DATA SECTION:
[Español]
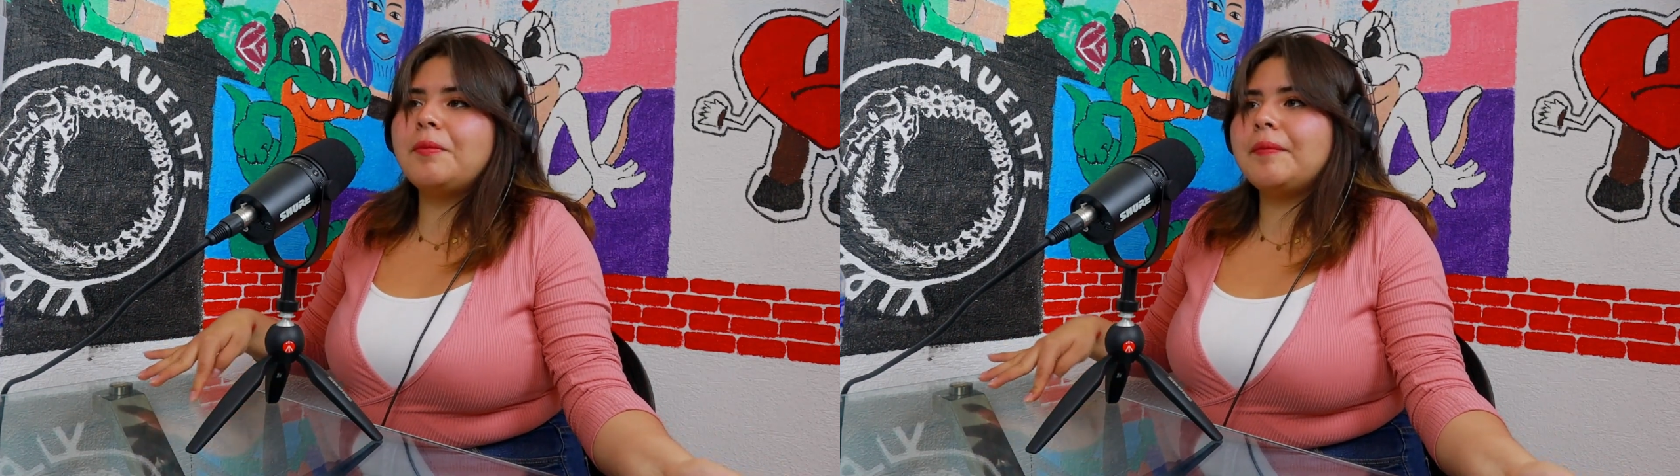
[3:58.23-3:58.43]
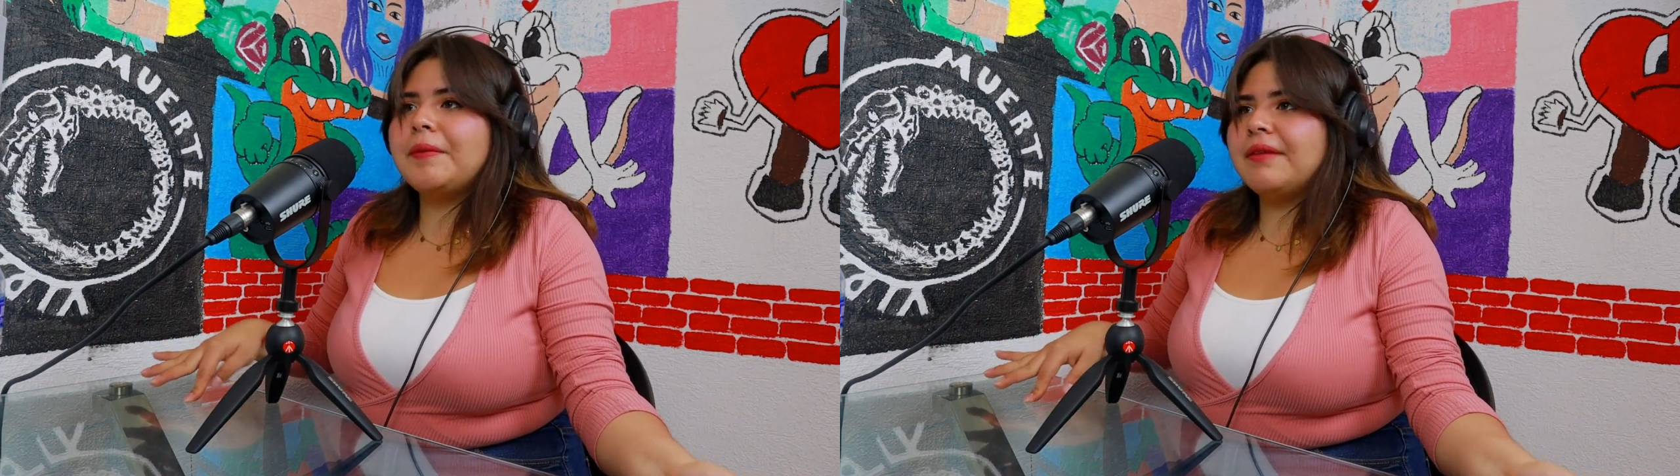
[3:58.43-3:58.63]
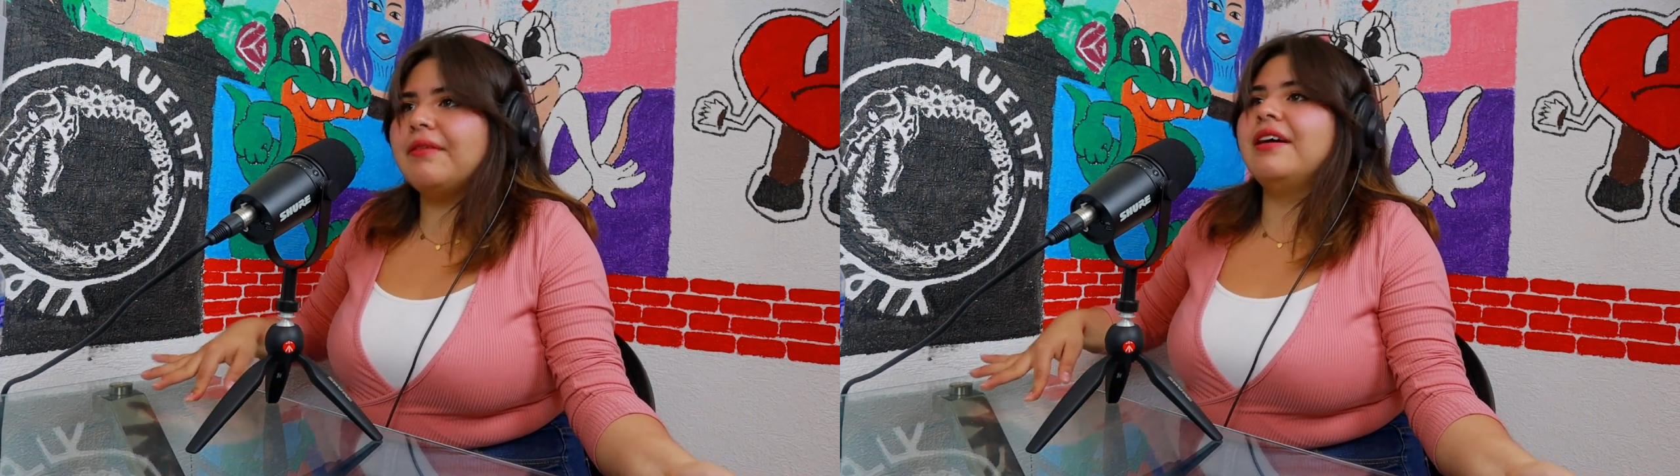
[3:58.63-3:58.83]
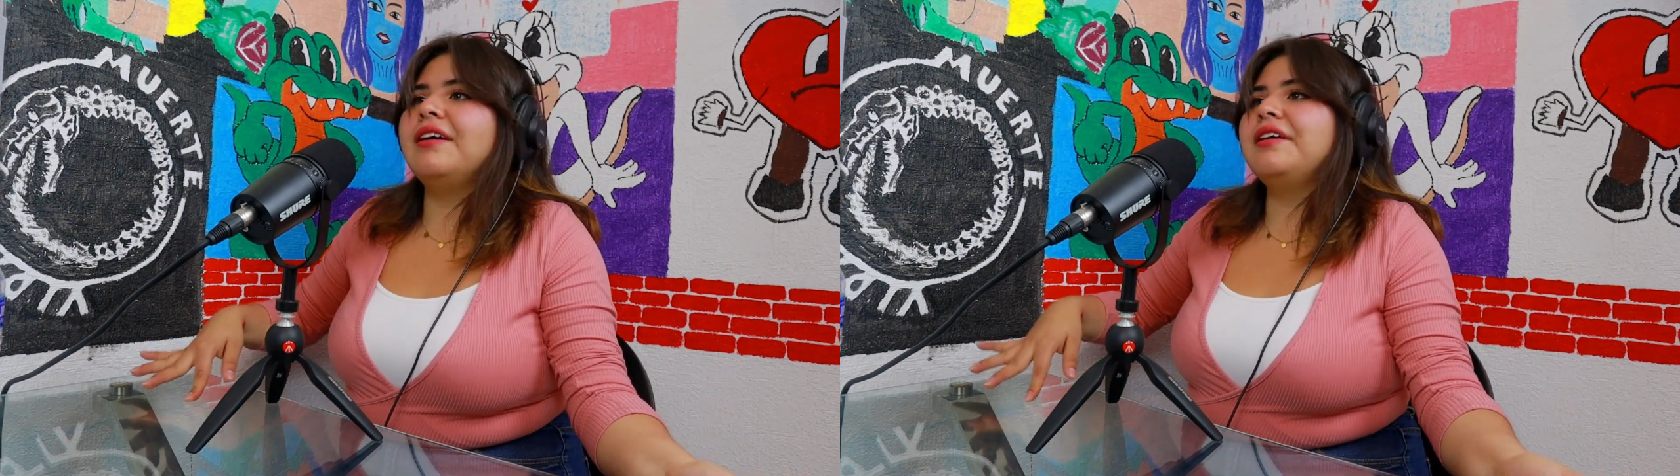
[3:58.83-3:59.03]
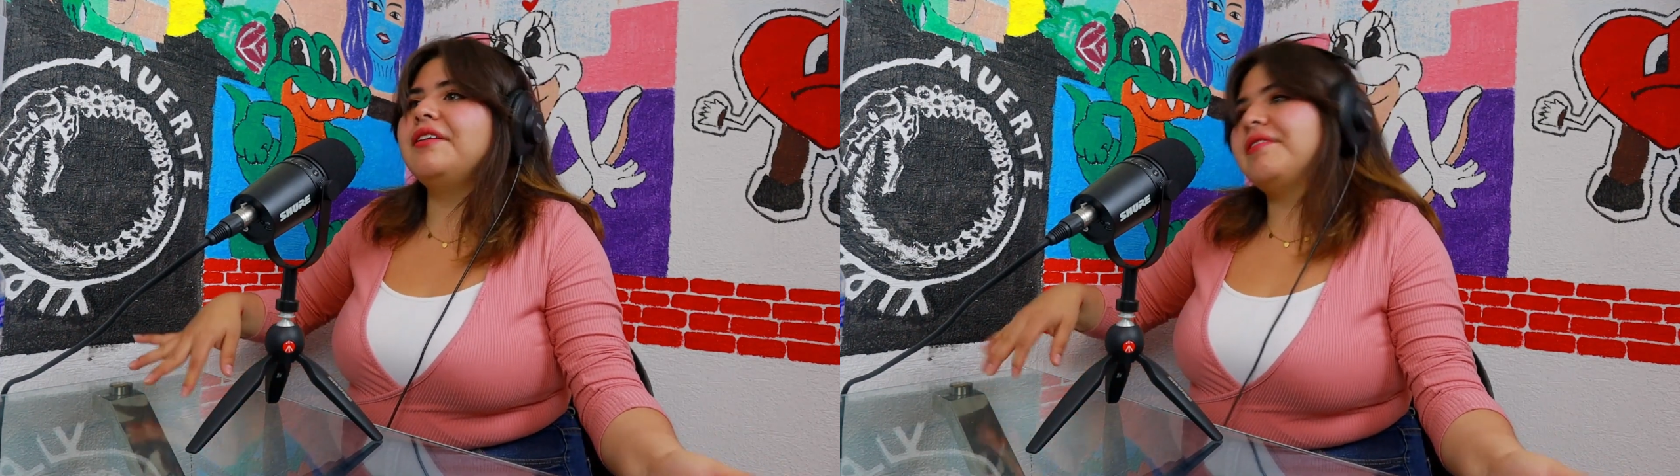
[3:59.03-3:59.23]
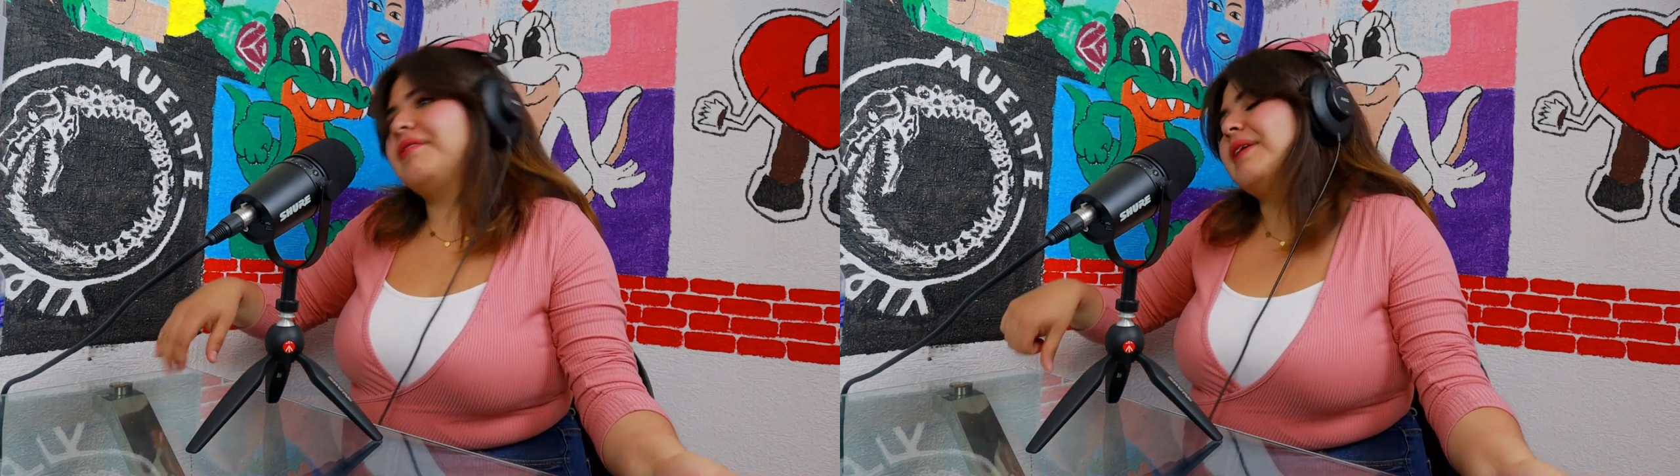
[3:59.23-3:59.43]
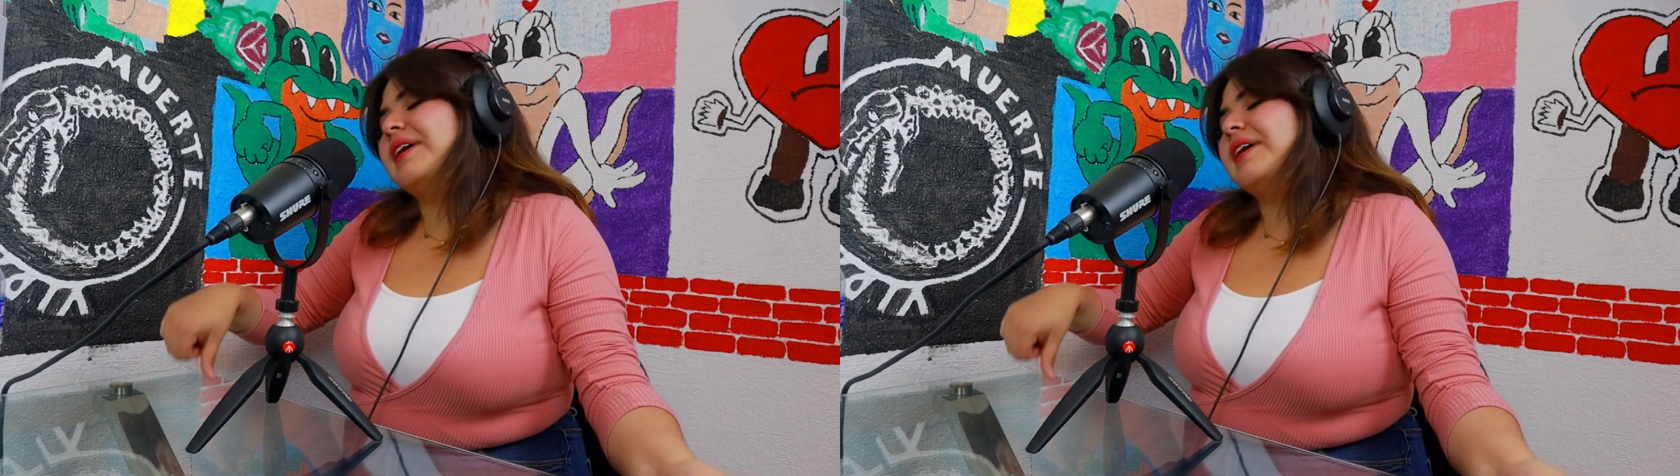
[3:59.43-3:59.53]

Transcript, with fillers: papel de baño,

==

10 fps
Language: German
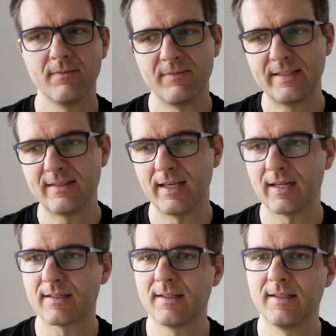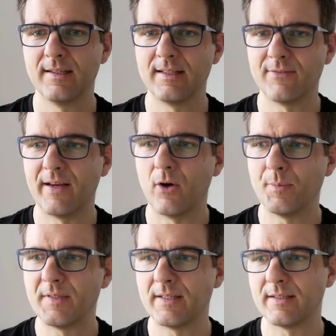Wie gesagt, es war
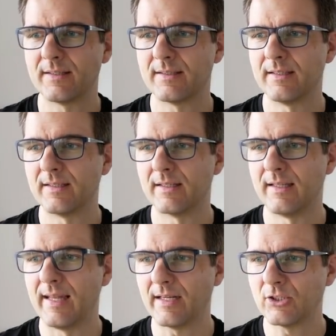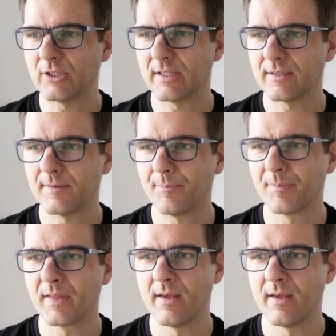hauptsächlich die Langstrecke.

AIM OF THE TASK: Only one stretch of the data is wanted: write out exactly the lines from the one holding "[3:58.43-3:58.63]" through the one holding "Transcript, with fillers: papel", both included, without the pictures.

RESULT OF THE EXERCISE:
[3:58.43-3:58.63]
[3:58.63-3:58.83]
[3:58.83-3:59.03]
[3:59.03-3:59.23]
[3:59.23-3:59.43]
[3:59.43-3:59.53]

Transcript, with fillers: papel de baño,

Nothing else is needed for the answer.